Dans sa réponse, la DGME revendique une « approche pragmatique » du dossier :
François Daniel Migeon, le DGME, écrit ainsi : « j’ai demandé à mes services d’adopter une approche très pragmatique quant à la production du RGAA et ses documents d’accompagnement: cristalliser un consensus technique existant, concentrer les efforts sur les pages les plus consultées, asseoir le dispositif sur la base de l’incitation plutôt que l’encadrer par des sanctions et étaler sa mise en oeuvre dans le temps afin de mettre au maximum à profit le renouvellement naturel des sites Web ».
Il rappelle en outre qu’il ne s’agit pas de produire une norme française de l’accessibilité numérique et que « le RGAA sera aligné sur les dernières recommandations émises par le consortium international WAI (dites «WCAG 2.0 ») dont les travaux sont bien connus et normalement suivis par les professionnels du secteur, éditeurs de logiciels ou développeurs de sites Web ».

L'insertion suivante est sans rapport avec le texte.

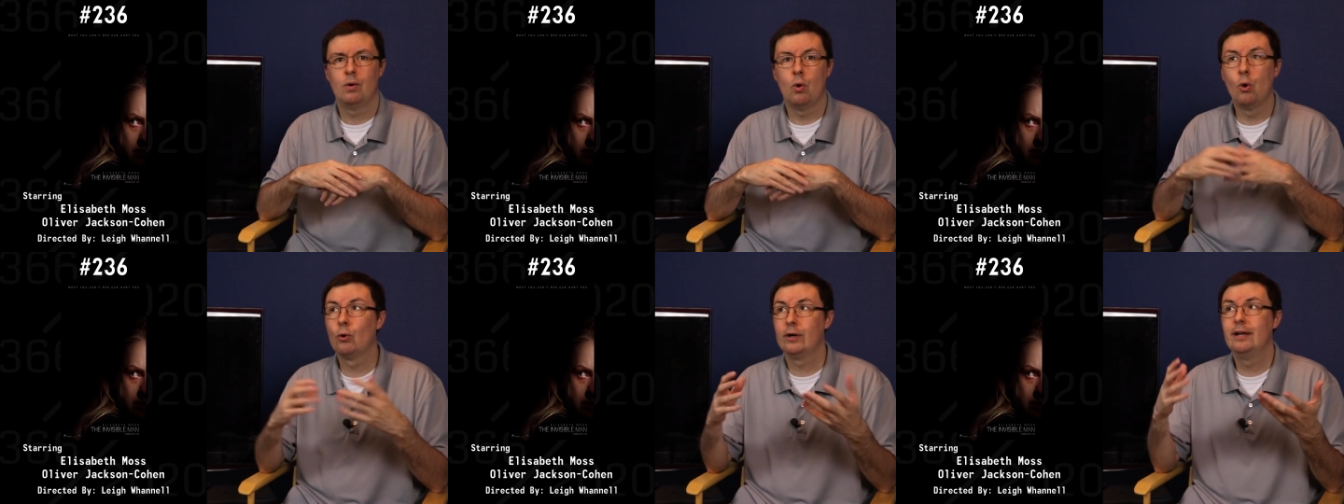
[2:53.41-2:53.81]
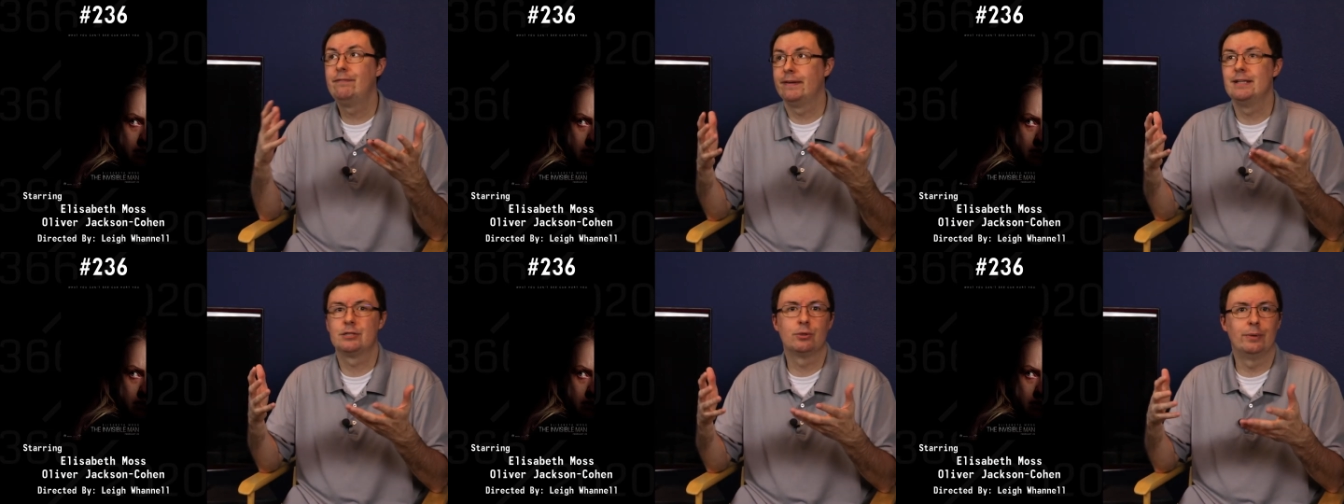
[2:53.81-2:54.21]
Or if
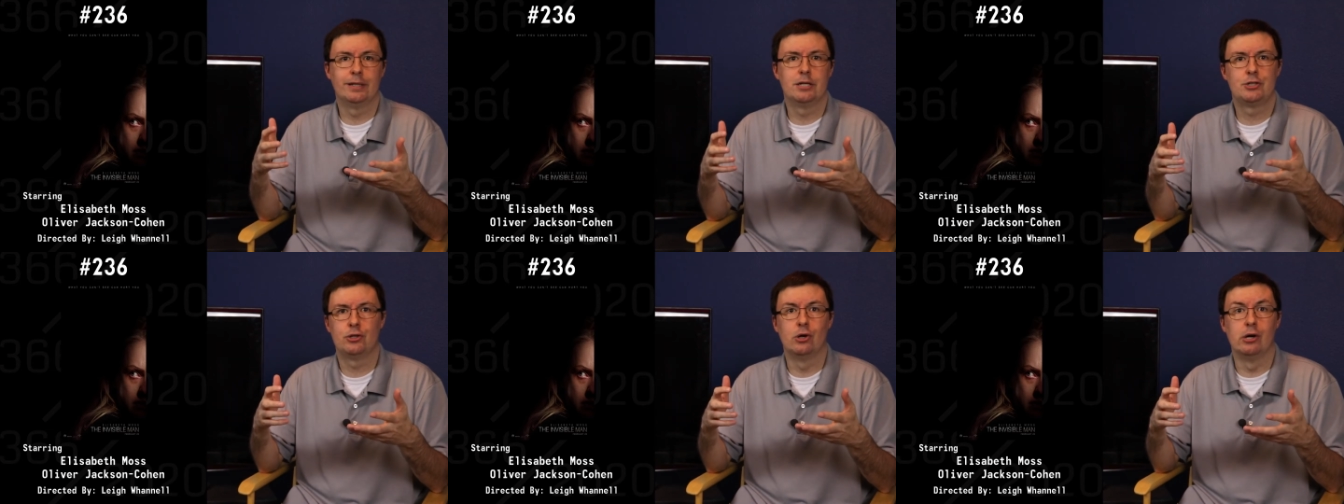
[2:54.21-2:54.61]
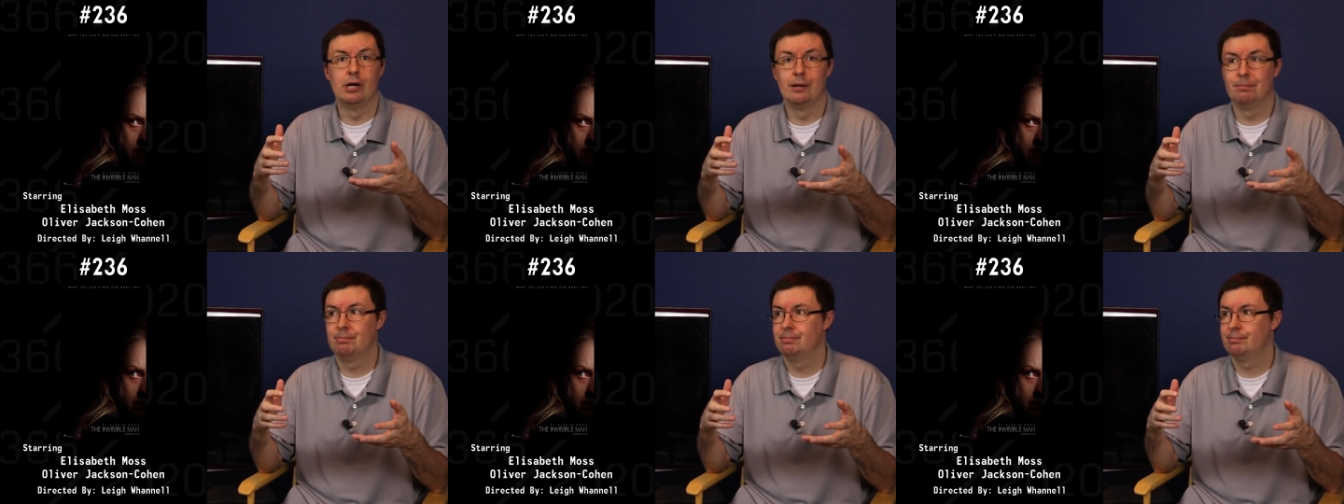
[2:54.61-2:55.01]
he's going to show
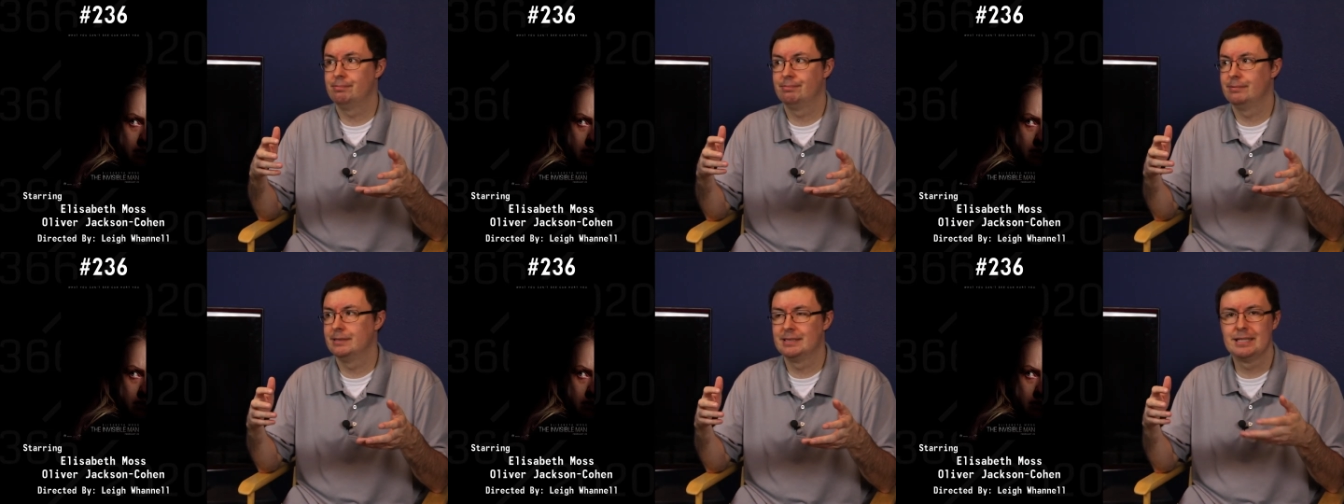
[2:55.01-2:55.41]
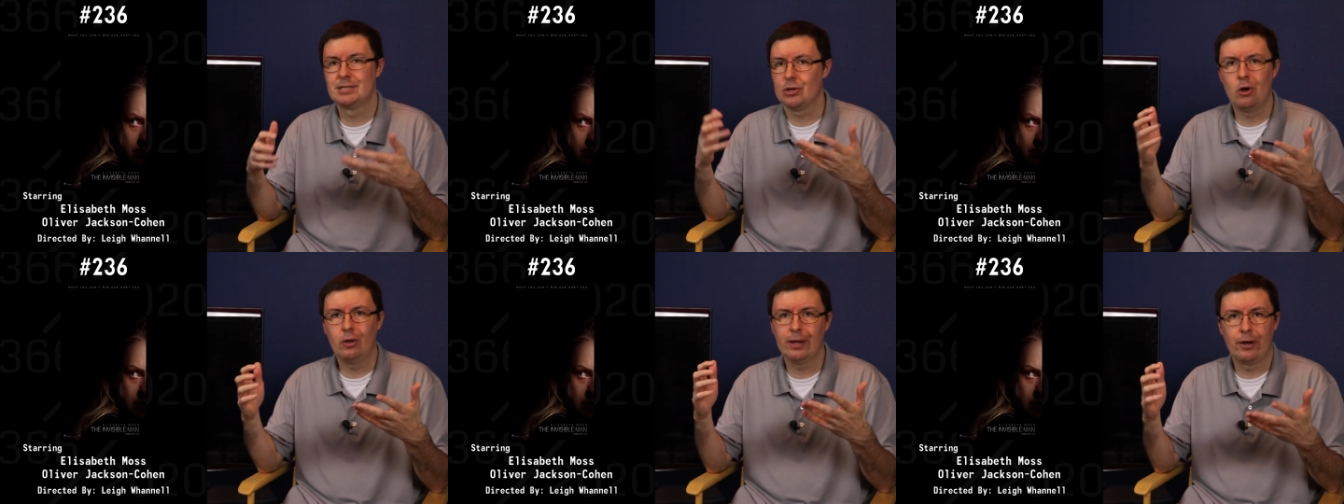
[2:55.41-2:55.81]
up. Is this
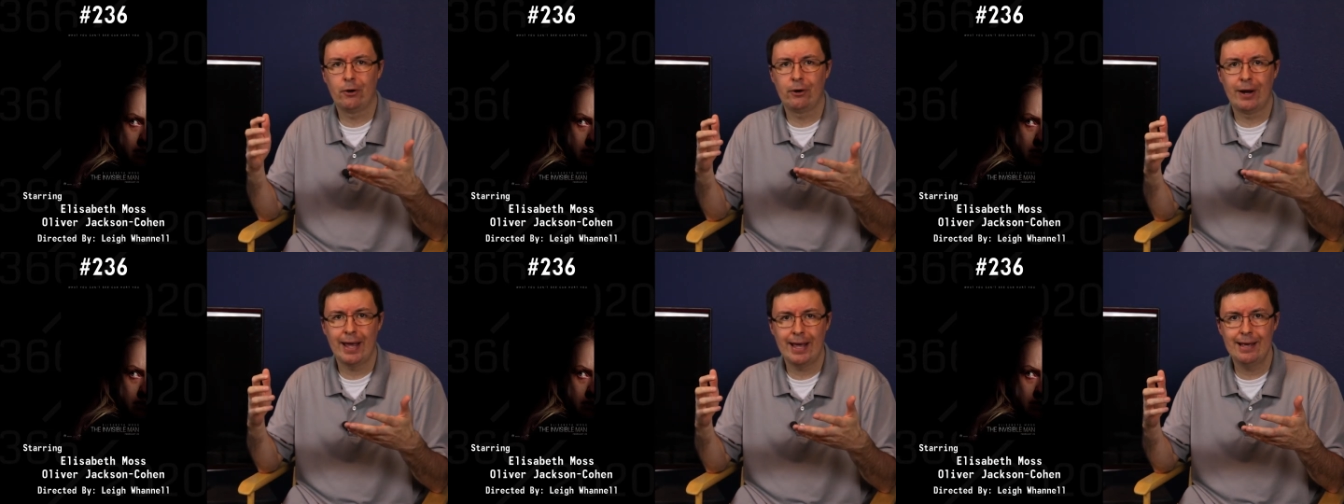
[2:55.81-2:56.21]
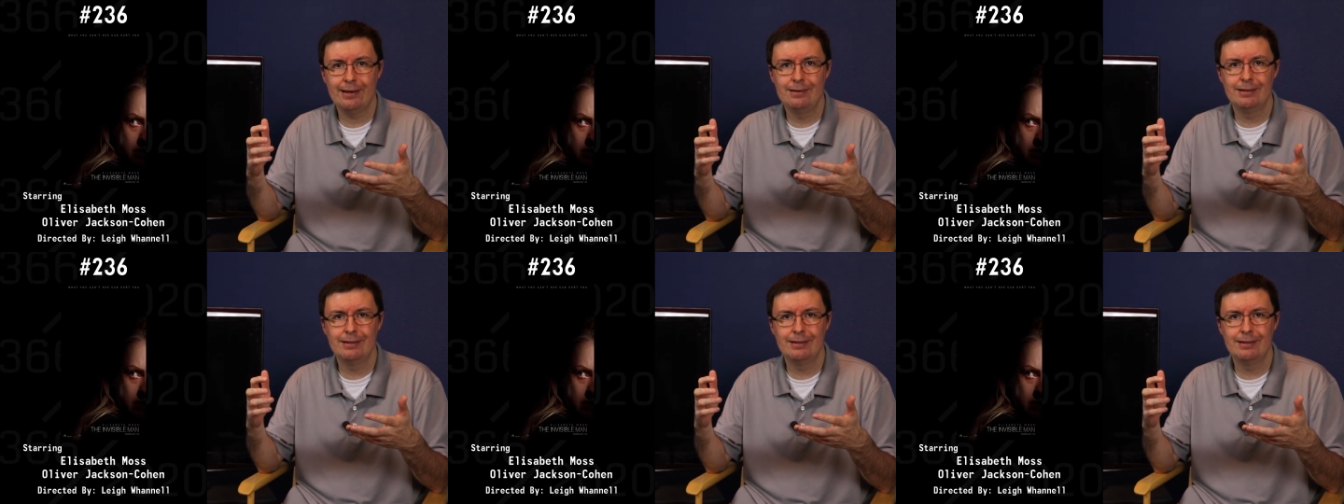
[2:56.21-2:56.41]
all in her head?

Un point qui exige, soulignera-t-on, une mise à jour du RGAA tel qu’il a été diffusé en 2008. La nouvelle mouture devrait sortir avant l’été.
Enfin, concernant les remarques de l’AMGVF sur accessibilité et innovation technologique, la DGME explique que « la prise en compte de l’accessibilité numérique n’impose pas de se priver des innovations apportées par les nouvelles technologies que vous évoquez. Cependant, il est indispensable d’offrir une alternative donnant aux personnes âgées ou atteintes d’un handicap, une perception la plus proche possible, des contenus mis à la disposition de l’ensemble des internautes ».
Ces réponses sont plutôt rassurantes mais il restera maintenant à connaitre le dispositif d’accompagnement et de suivi de la mise en œuvre de l’accessibilité numérique. Car c’est bien là la condition de son adoption massive par les collectivités.